To Bury the Violence
[In the following review, Schwartz praises Phillips's Shelter and calls the character of Carmody “[t]he one weakness in the book.”]
The outside world penetrates Camp Shelter only in the thoughts and memories of the characters. To the Swenson sisters, the outside world is a treacherous one: their parents are alternately distant and close—abusively close. The sisters lead very separate lives at home: each allied with a different parent, and keeping their secrets locked deep in their hearts. Yet the sisterly bond is stronger than they realize: when Lenny and other girls are physically threatened by a violent neighbor, she instinctively cries out to Alma to run from the danger.
Protection by sisters and friends is one of the novel's predominant themes. Cap has been Lenny's best friend since they were 10 years old; they are as close as sisters. Jealous Cap even gently scolds Lenny when Lenny reveals that she has dreamed about Alma—not Cap. Twelve-year-old Alma is very protective of her best friend, Delia, since Delia's father recently drowned in a probable suicide. Alma is so watchful of Delia that she sneaks into Delia's bed at night to prevent her from sleepwalking. Despite these close friendships, each sister keeps an important secret: Lenny does not tell Cap of the strange memories of her father that surface along with her growing sexual curiosity, nor does Alma confess to anyone that she knew their mother was having an affair with Delia's father.

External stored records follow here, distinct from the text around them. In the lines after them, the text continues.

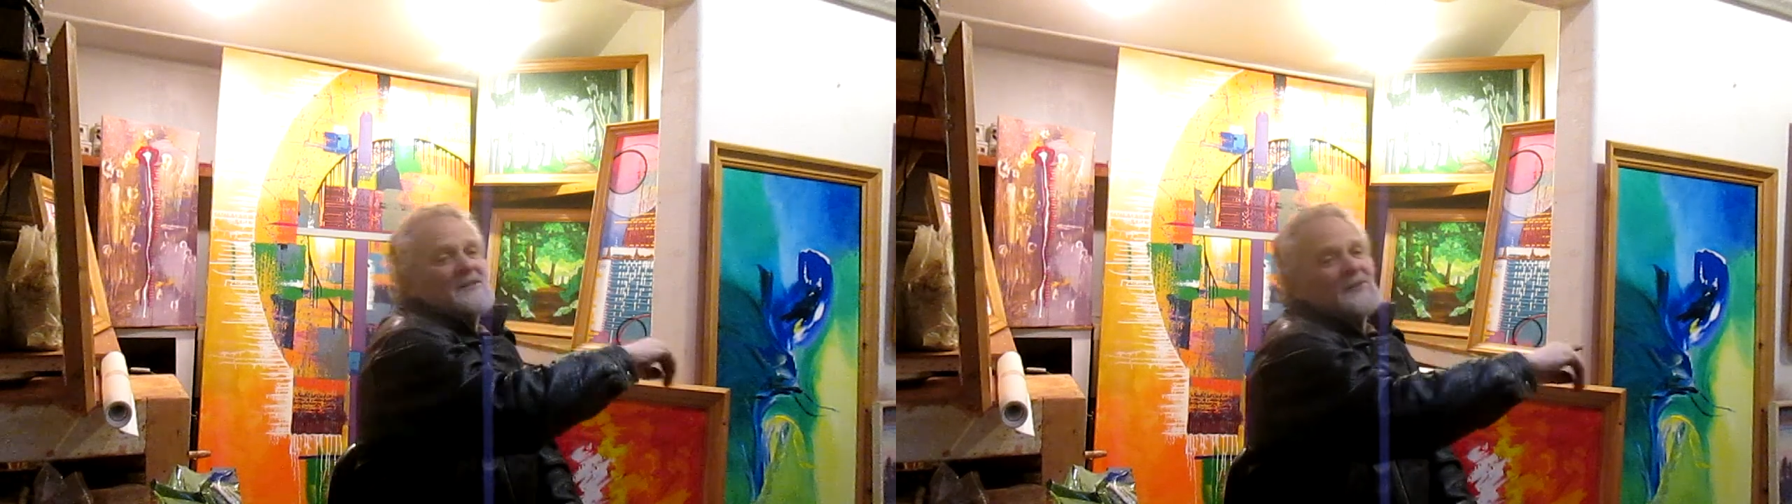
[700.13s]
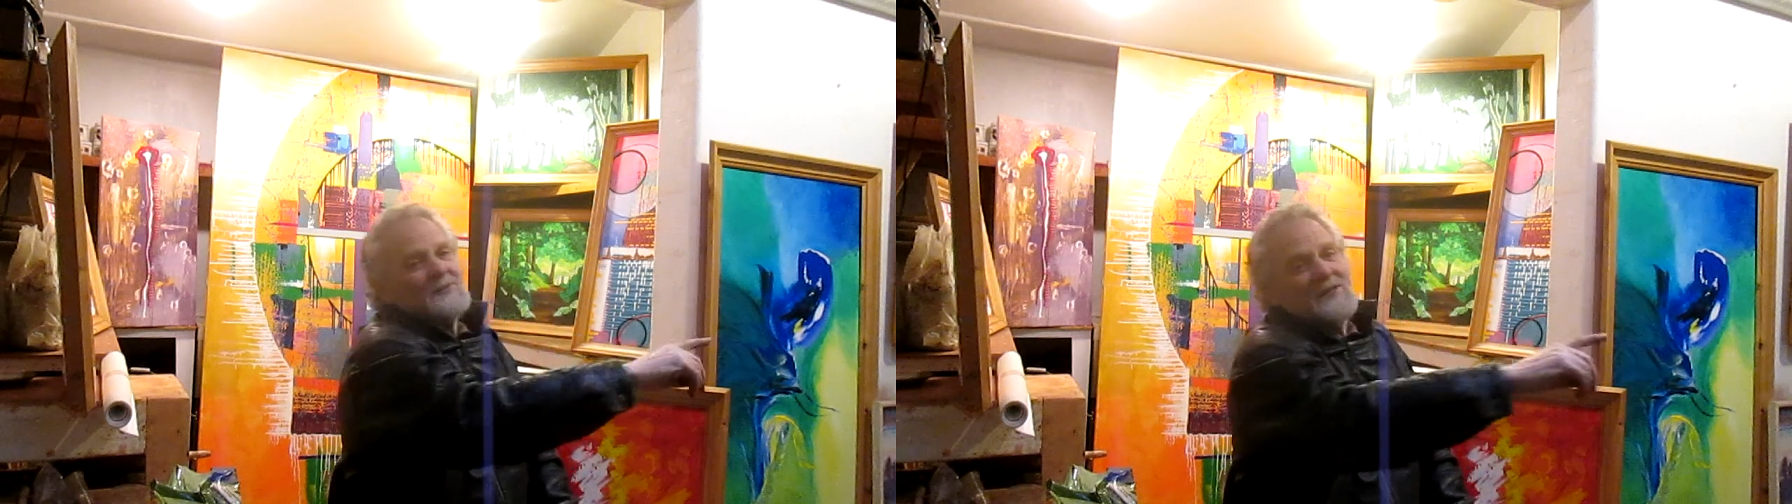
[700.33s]

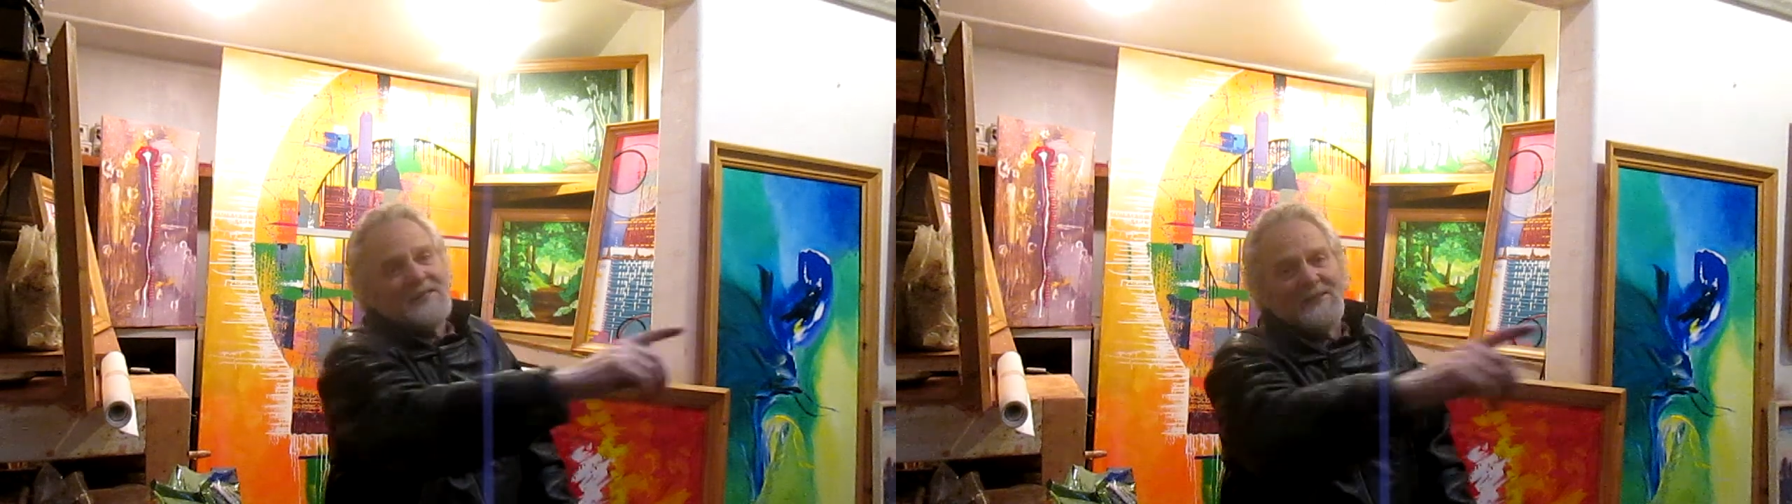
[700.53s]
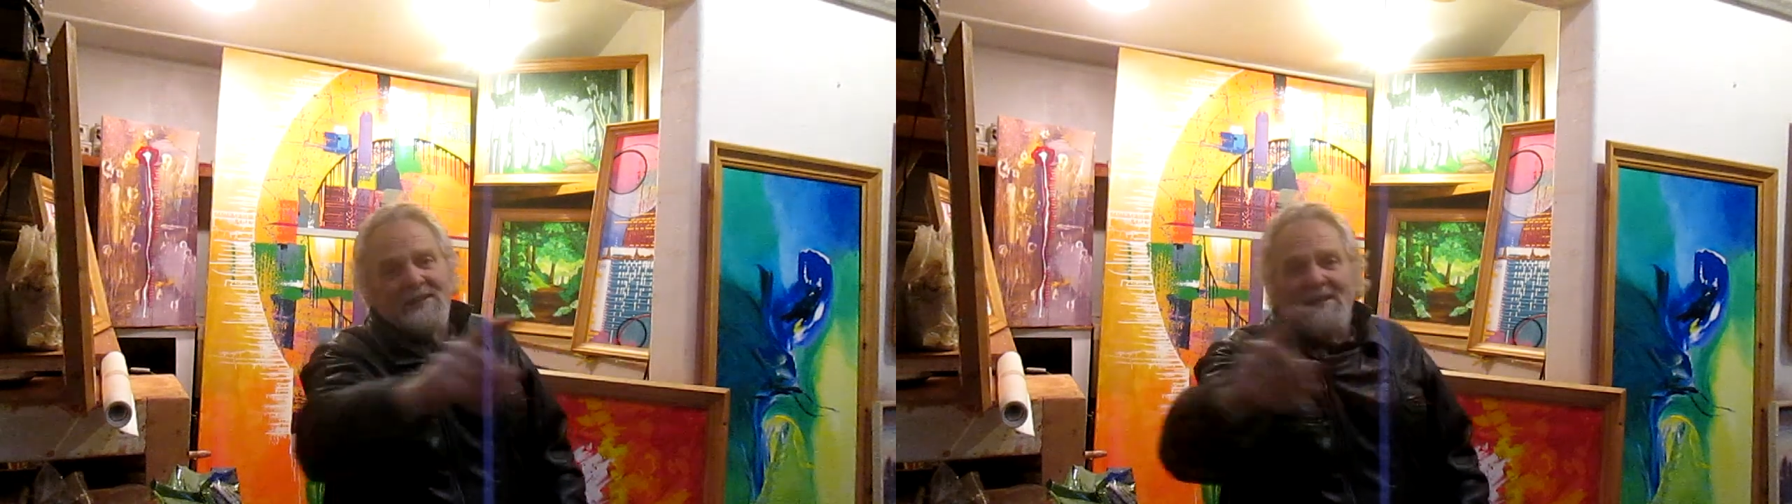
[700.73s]

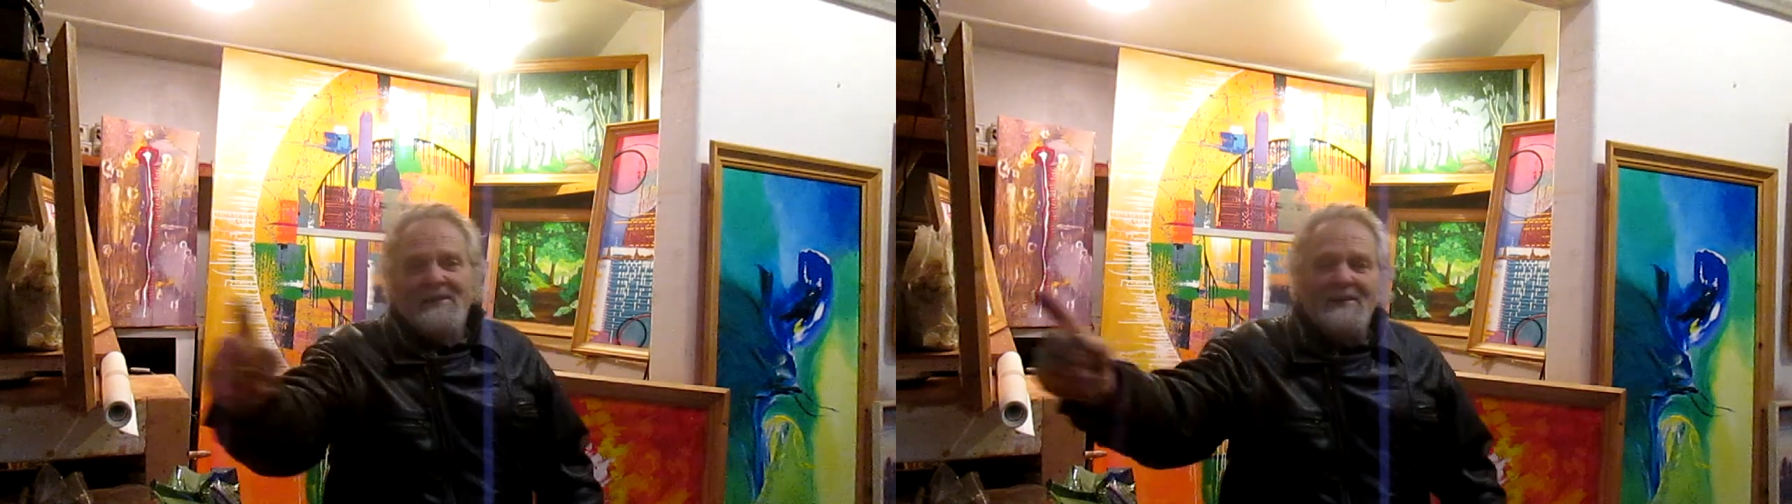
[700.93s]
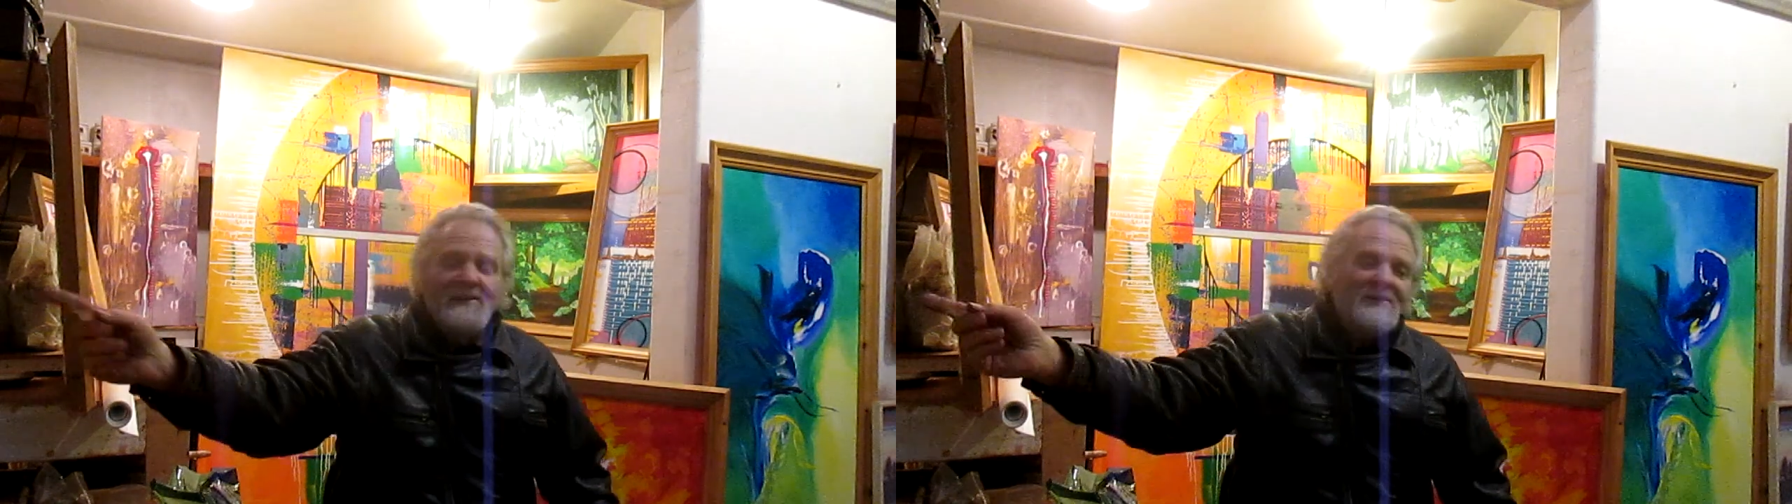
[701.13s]
streets
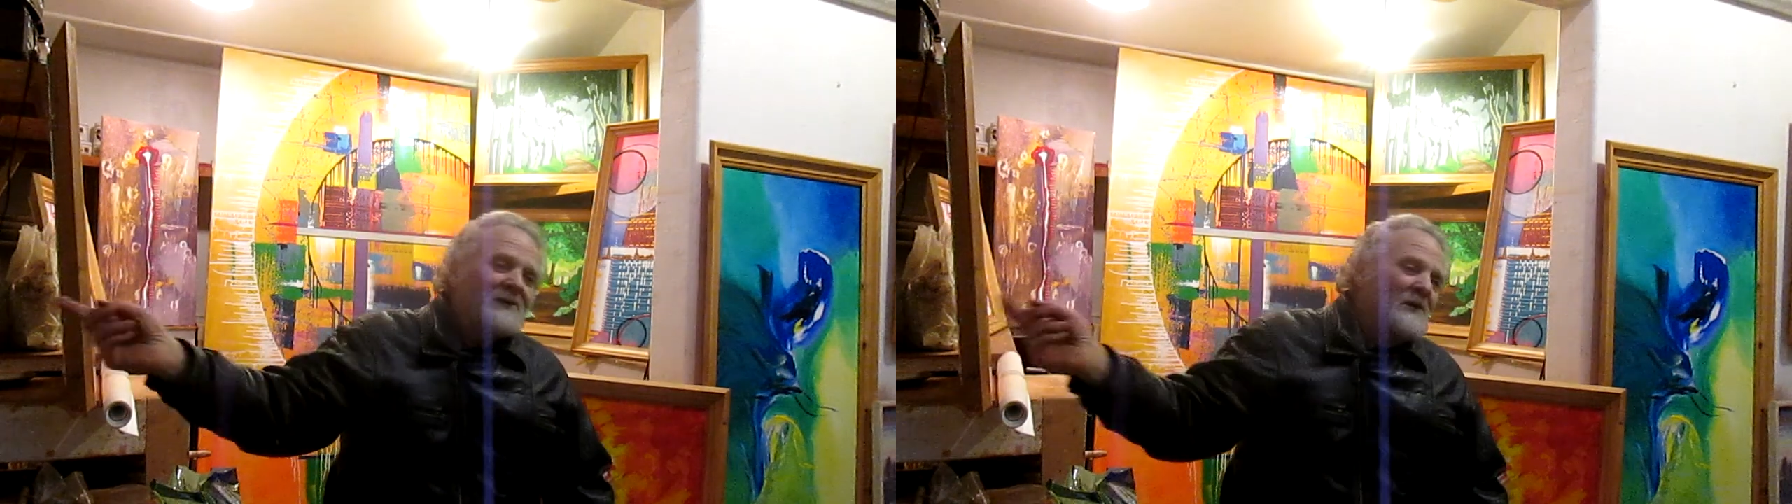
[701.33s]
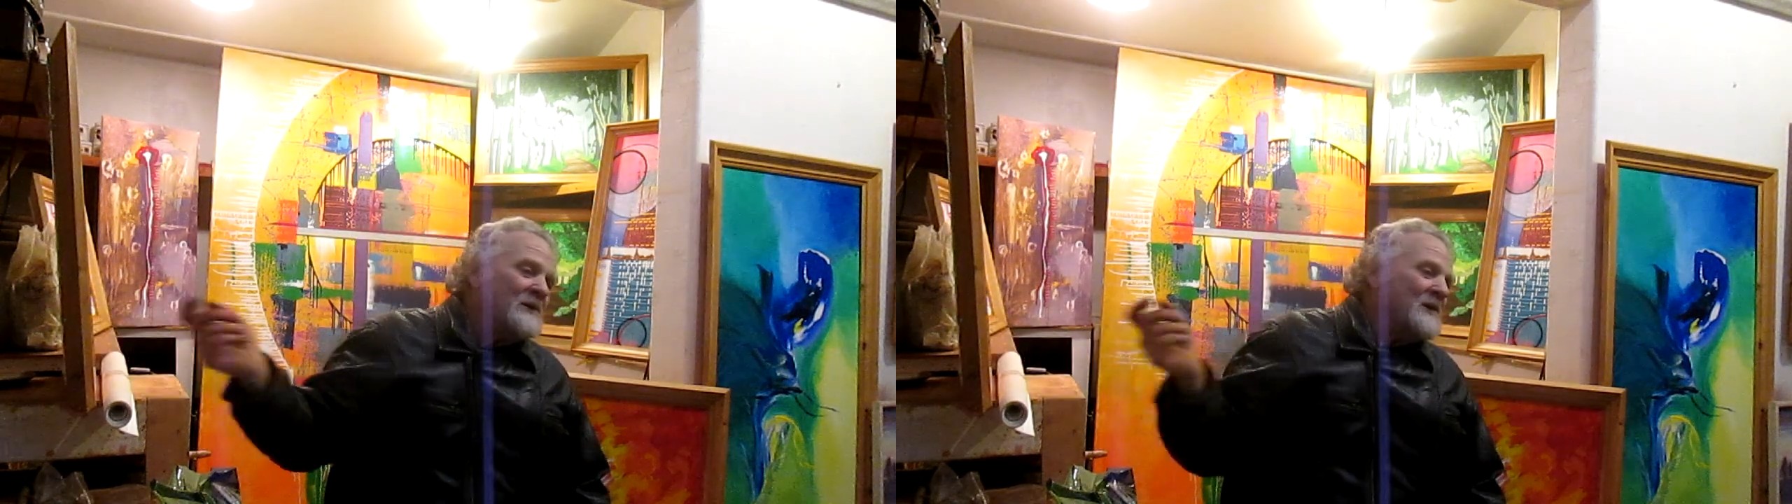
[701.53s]
in the
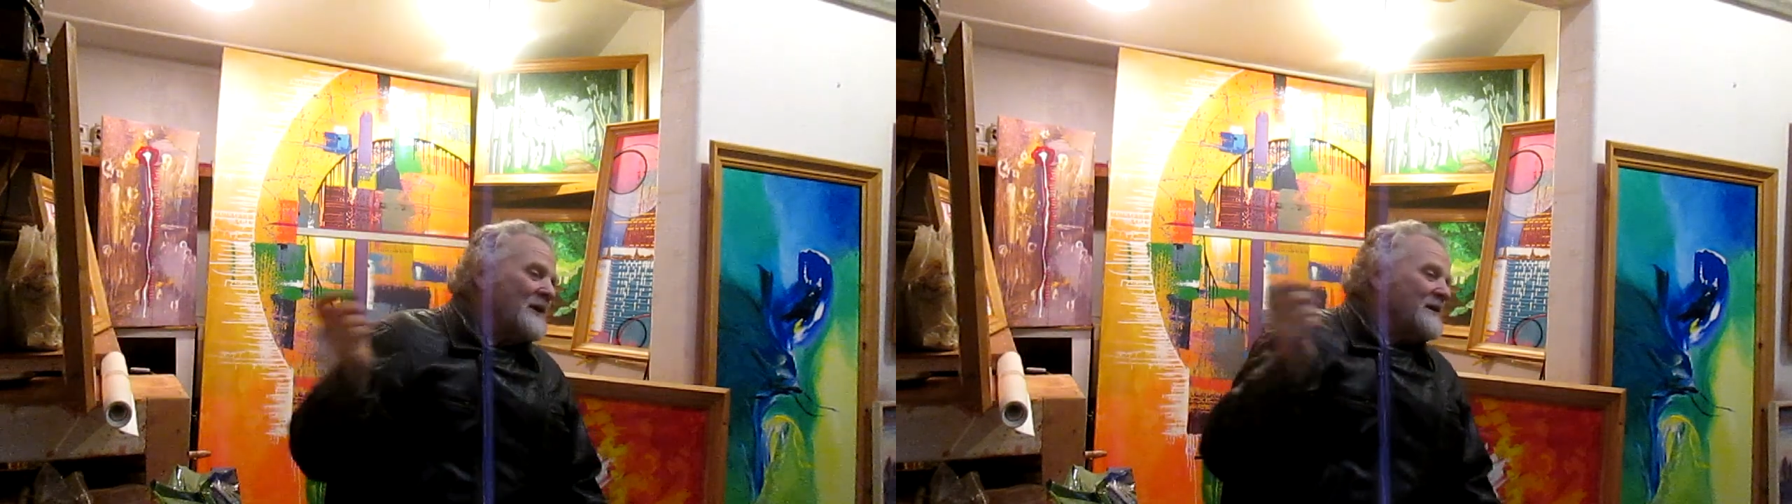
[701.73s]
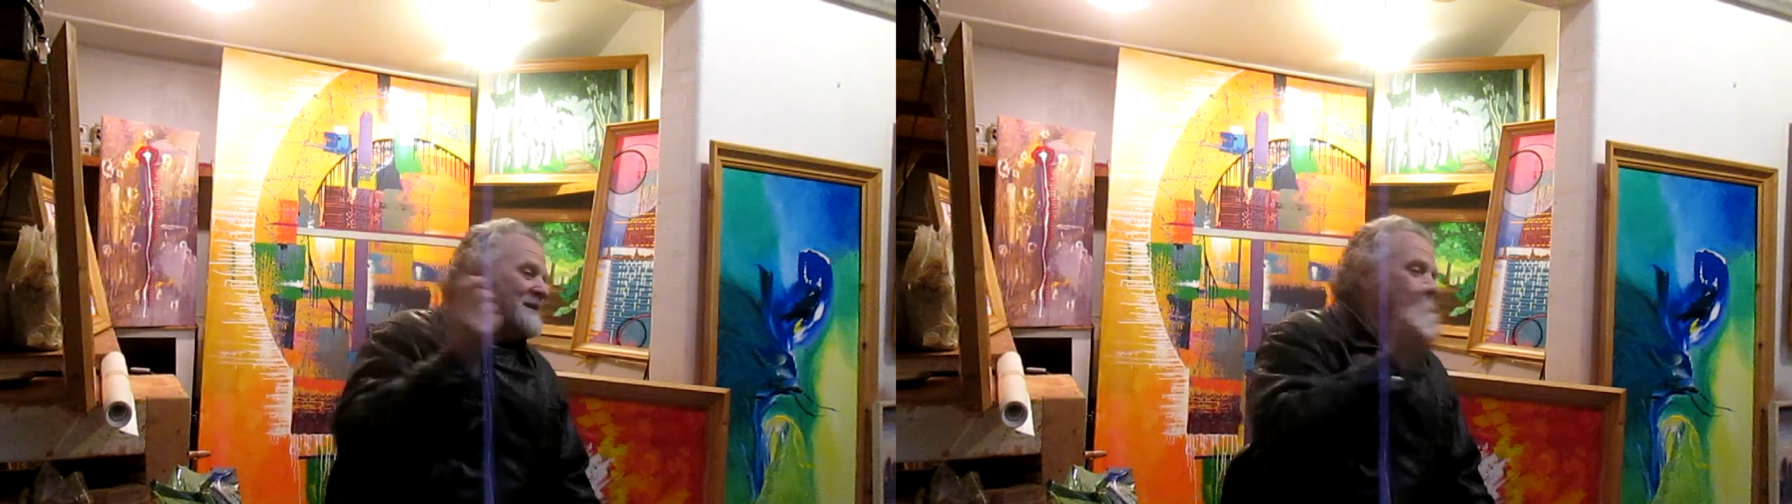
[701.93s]
go
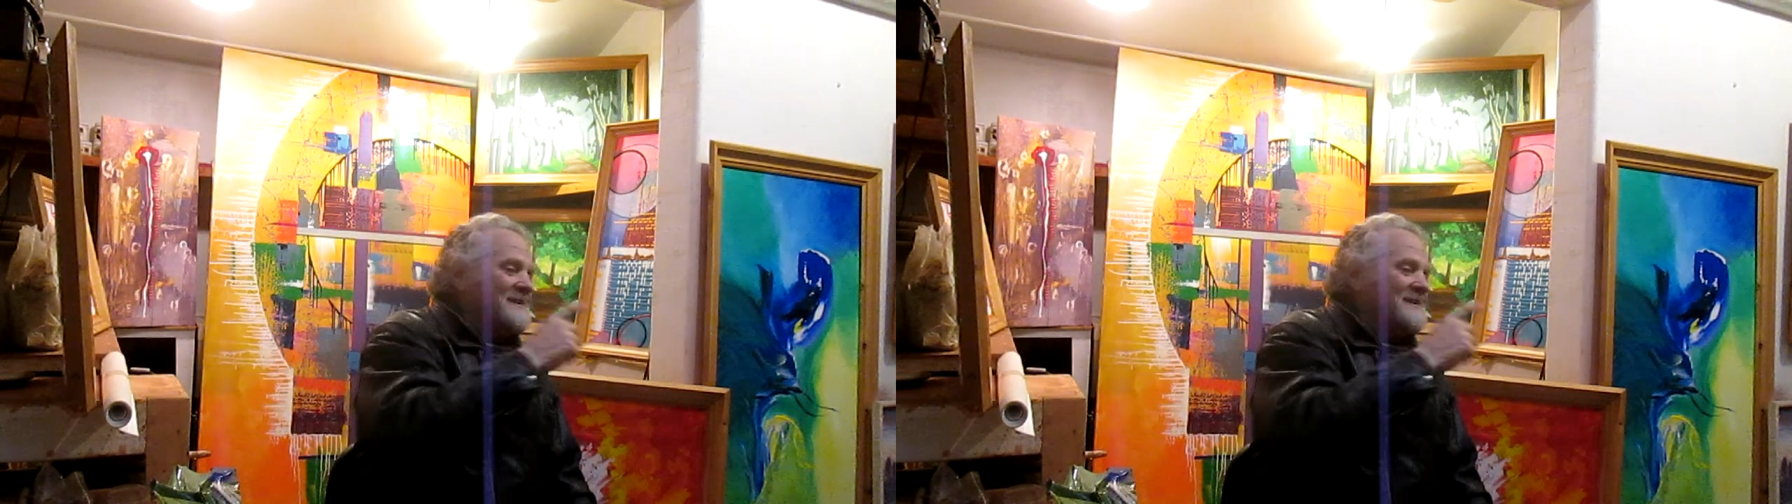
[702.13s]
kart.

In Lenny and Cap's relationship, Phillips frankly depicts the sexual inquisitiveness of adolescence. When the two encounter the camp's male bugler fishing at Turtle Hole, a pivotal nearby pond, their sexual curiosity reaches its peak in an astonishing scene: Lenny and the bugler explore each other while Cap swims in the water, “touching them both, circling round them, her mouth on his neck, his ears, as though she were whispering.” Unbeknownst to them, Parson is watching from his shack and he becomes intrigued by Lenny. Later, they too will feel the magnetic pull of sensuality at the water's edge.
The woods, streams, and mountains in and around Camp Shelter are a strong and immutable presence in the book, and nature ultimately provides the children with the protection they need most. Phillips has an unerring touch in describing natural scenes: one can almost feel the noonday heat and hear the summer rainstorms: “The night is truly dark but awash in shadows even through the rain; there's no moonlight, no lightning, no thunder, only the sky split open, falling down driven and polished.” Phillips uses water imagery to evoke the heavy summer atmosphere of Appalachia, as well as the thoughts and visions of the characters. They often dream of swimming and floating: Parson dreams nightly of a fish-girl and believes he has found her in Lenny.
Buddy and Parson balance the duos of female friends. Quiet, watchful Buddy takes a simple joy in nature and shows an assurance of his place in it: “Now when he was bounding down the mountain, taking the steep grades so fast he didn't have to think where to put his feet, how to grab branches and direct his slide … he flew and the earth fell away beneath him.” He and Parson are linked together by their mutual hatred of Buddy's brutish stepfather, Carmody, home from prison, who gets drunk, forces himself on his wife, and emotionally and sexually abuses Buddy. Parson, Carmody's former prison cellmate, has followed Carmody to West Virginia, believing him to be an evil—“a pit the Devil had filled, a pit to drown whatever touched him”—that must be stopped. Parson's attempts to shield Buddy from Carmody mirror the protective friendships of the girls.
The one weakness in the book is Carmody. He embodies sheer devilry; there is no explanation (other than his briefly described terrible childhood) for what moves him to hurt others in fulfillment of his desires. The simplicity of his baseness stands in stark comparison to the richness of the other characters, and to the book's minute examinations of events and memories. It conveys the idea that evil is simple and unmotivated, an unsophisticated concept that mars the complex moral universe of trust and protection Phillips has created. Carmody's trespasses at Turtle Hole are the fulcrum of the plot; this is too great a load for a shallow character to bear in such a dense, psychological novel.
The climactic event at Turtle Hole, with its shocking violence, brings a welcome emotional catharsis. Phillips meshes watery imagery with her themes of protection from abuse and danger, the bonds of sisterhood and friendship, and the power of nature. The characters come to Turtle Hole for different reasons, but amidst its waters they jointly discover danger, death, and finally, release. The entire book glows with an astounding lyricism and a penetrating wisdom into the world of childhood, a place commonly associated with innocence and trust, but one that is rife with unspoken longing and secret wisdom. Phillips draws a layer of protection around her characters: the shelter of the title becomes real as five children draw together to bury the violence they have unwittingly been drawn into.